Table 2 shows that there has been decrease in mean CDAI, hs-CRP and Uric Acid in all categories after 3 months of DMARD therapy.

Table 3 shows that with higher age there is higher disease activity, hs-CRP and Uric Acid level at diagnosis. Also there are greater changes in the parameters after 3 month of DMARD therapy in the older age groups.

Table 4 shows that there has been significant decrease in CDAI, hs-CRP and Uric Acid from the values at diagnosis after 3 months of DMARD therapy.

Table 1. Mean values of CDAI, hs-CRP (mg/L) and Uric Acid (mg/dl) at diagnosis.

Table 2. Mean values of CDAI, hs-CRP (mg/L) and Uric Acid (mg/dl) after 3 months of treatment (DMARD therapy).

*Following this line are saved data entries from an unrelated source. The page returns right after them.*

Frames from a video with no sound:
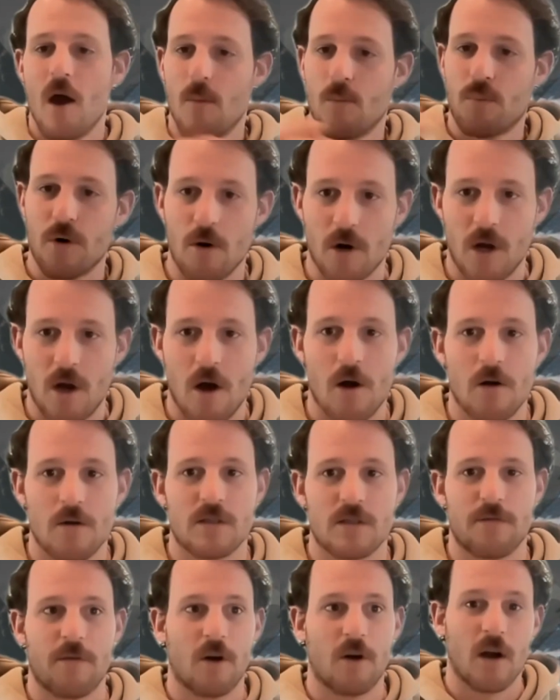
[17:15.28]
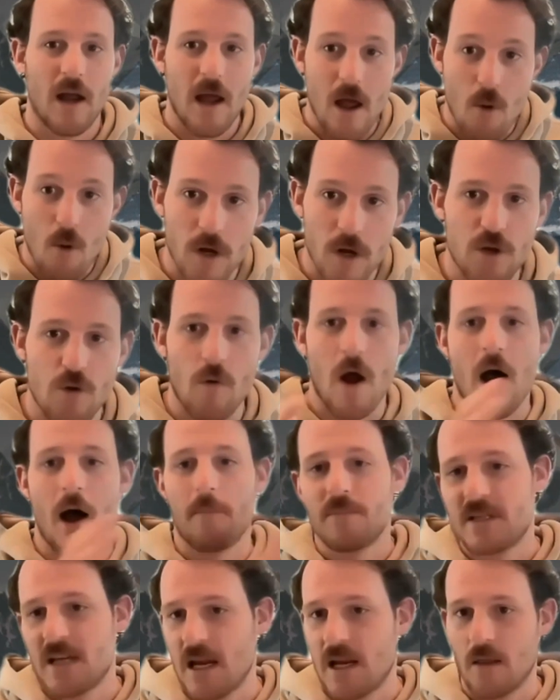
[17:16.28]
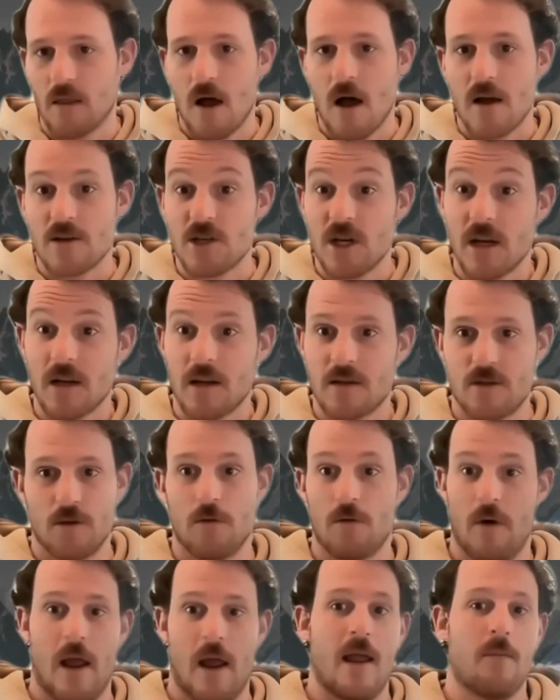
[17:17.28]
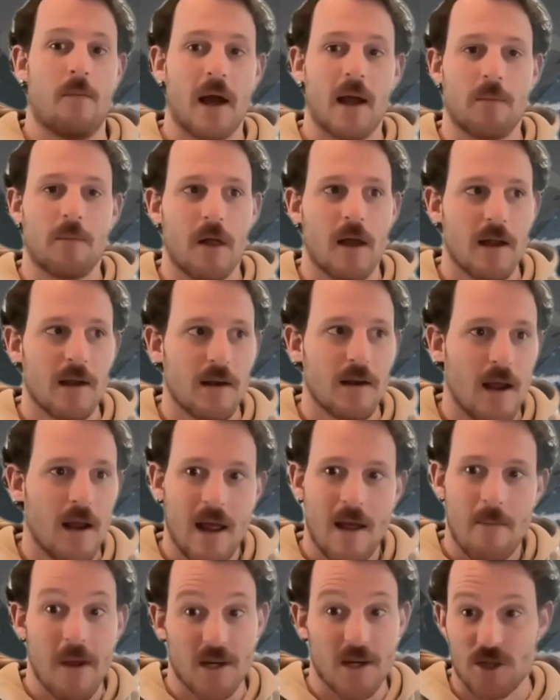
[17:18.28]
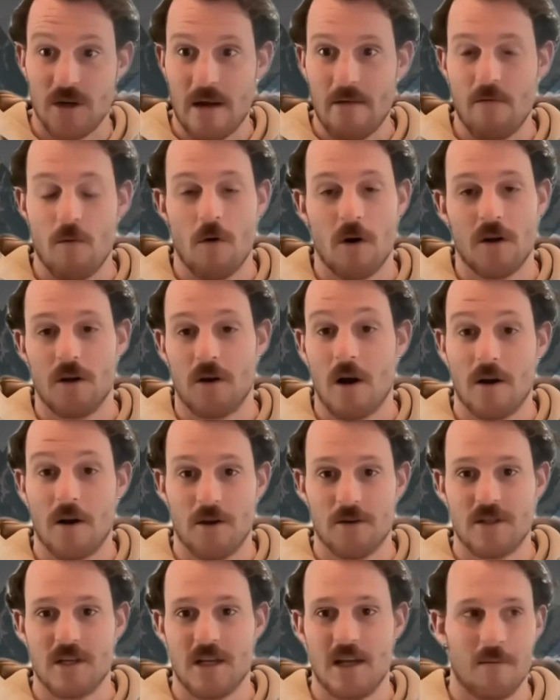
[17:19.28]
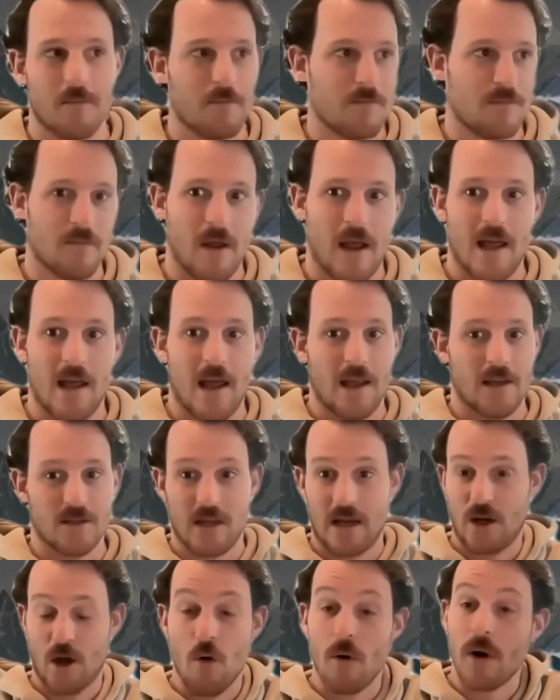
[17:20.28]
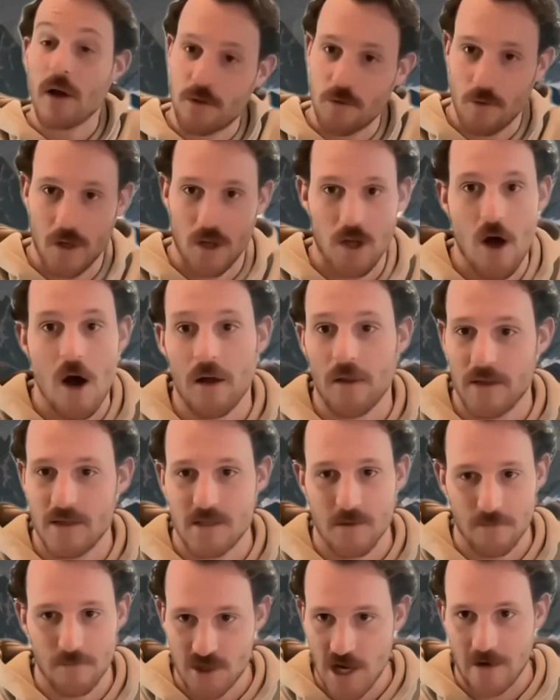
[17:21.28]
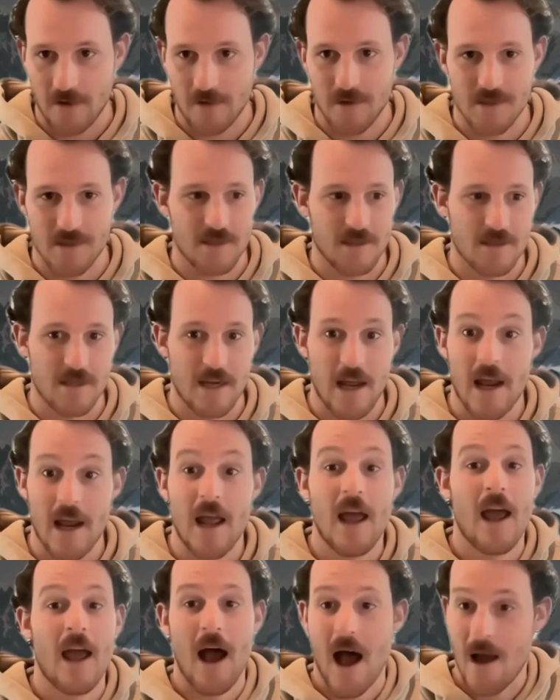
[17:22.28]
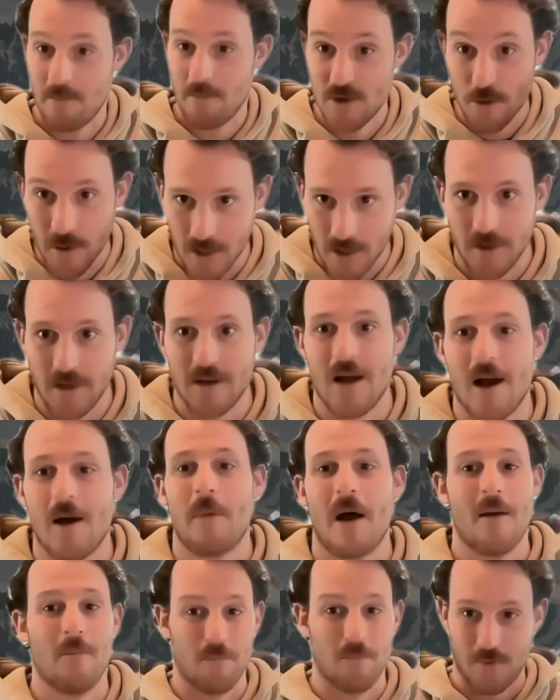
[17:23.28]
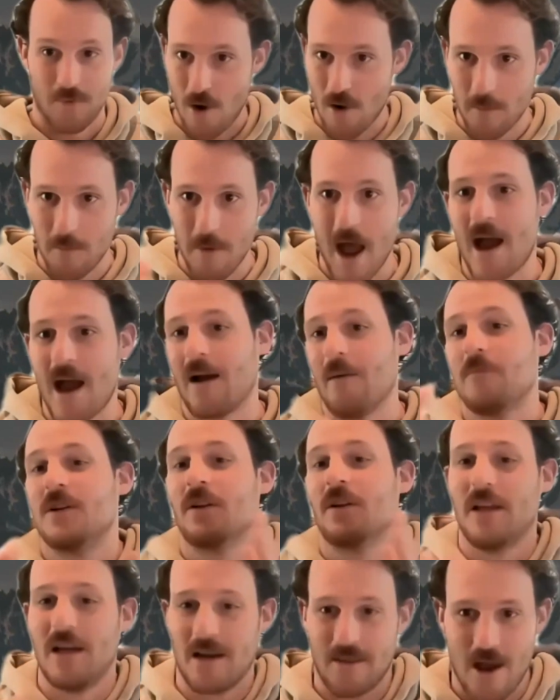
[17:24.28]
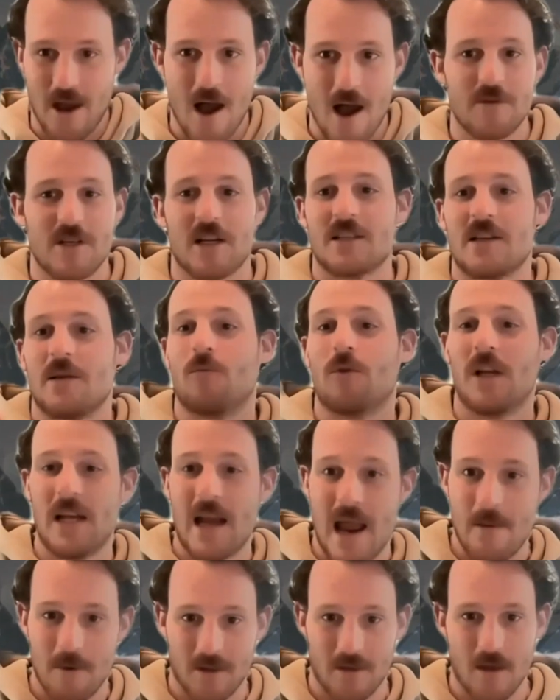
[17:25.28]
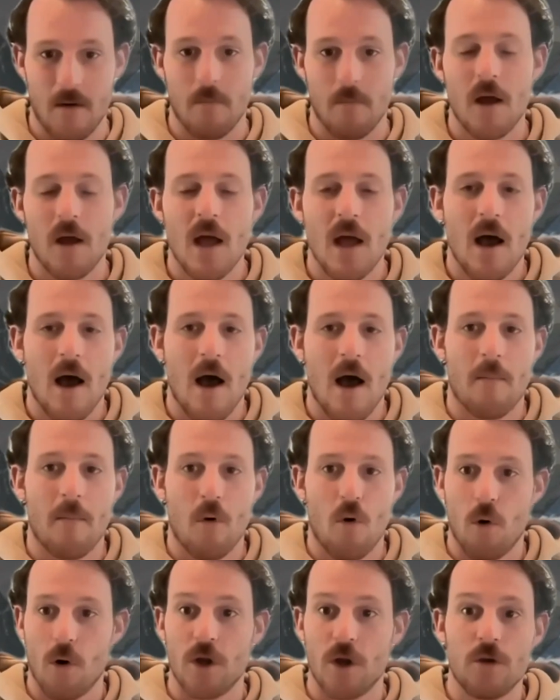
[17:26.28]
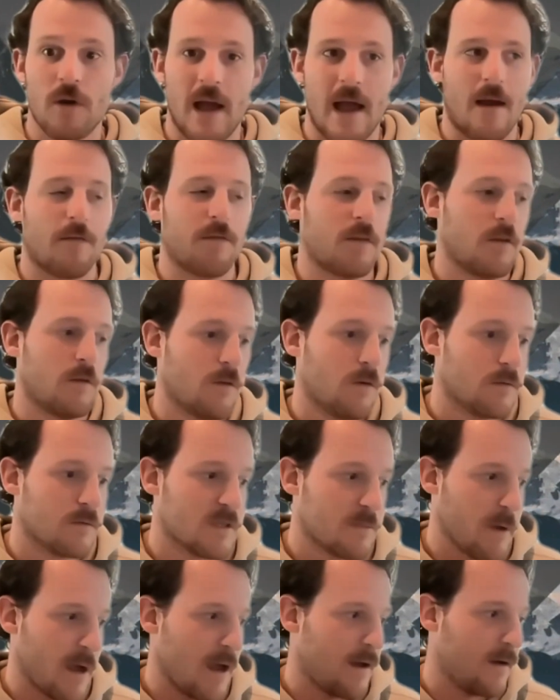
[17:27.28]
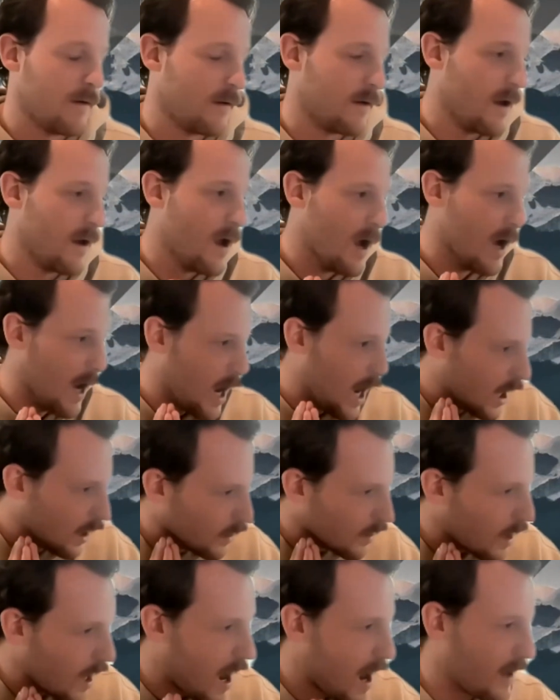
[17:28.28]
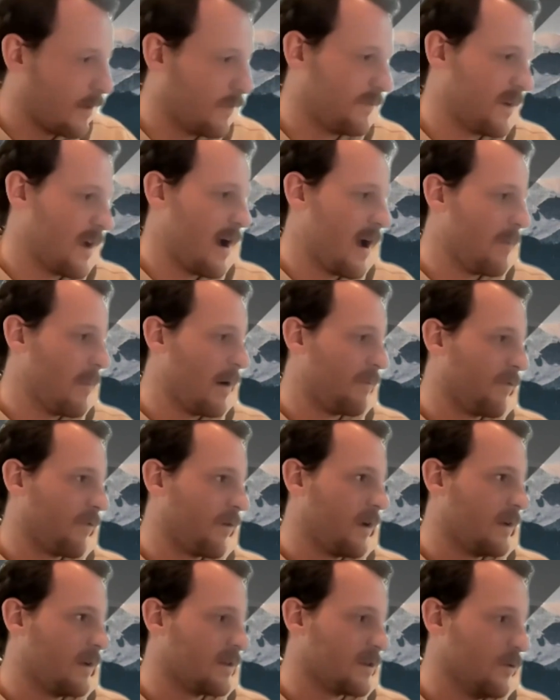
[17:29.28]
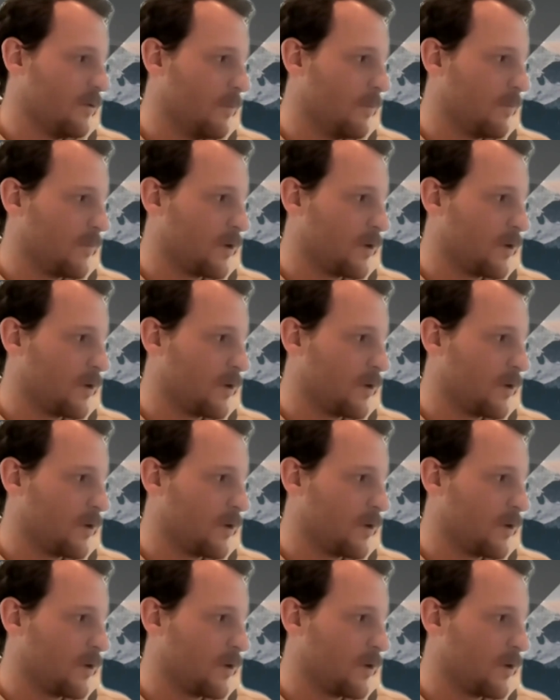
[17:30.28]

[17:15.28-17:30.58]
protocols for when you update logic to a pipeline. Make sure everyone on your team is like going through a long list of checklists to say, I'm doing cleanup, I'm going back, I'm deleting the objects, I'm renaming them. Or you'd have to spend a lot of time up front to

Table 3. Age-wise distribution of the values of CDAI, hs-CRP (mg/L) and Uric Acid (mg/dl) at diagnosis and their corresponding changes after 3 months of treatment.

Table 4. Correlation of CDAI, hs-CRP and Uric Acid at diagnosis with the respective changes in the parameters after 3 months of DMARD therapy.

4. Discussion

Our study was prospective in nature.

We use simple tool like CDAI to measure disease activity in patients suffering from RA. We are trying to find out other simple and useful means to assess disease activity and at the same time, to care for their comorbidities and disability limitation.

A cross-sectional study by Panoulas V. F. et al. suggests that SUA may be independently associated with CVD in RA patients [3] . A study done on a large cohort of unselected outpatients in Italy has shown that hyperuricaemia is associated with increased C-reactive protein concentrations [4] . It is also reported in literature that elevated serum urate in the absence of gout was strongly associated with markers of systemic inflammation [5] .

In our study we looked for the parameters at both Early RA and Established RA.

CDAI is an established tool to assess disease activity and already validated in Indian patients suffering from RA [2] .

The mean CDAI at diagnosis was 39.27 ± 12.46, most of the subjects showing high disease activity and higher values in early RA. The mean hs-CRP level at diagnosis was 7.905 ± 6.084 mg/L with higher values in females and early RA. All the subjects had high hs-CRP values at diagnosis, which probably indicates a higher inflammatory milieu early in the disease. The mean uric acid level at diagnosis was 4.738 ± 1.395 mg/dl with higher value in females and in early disease.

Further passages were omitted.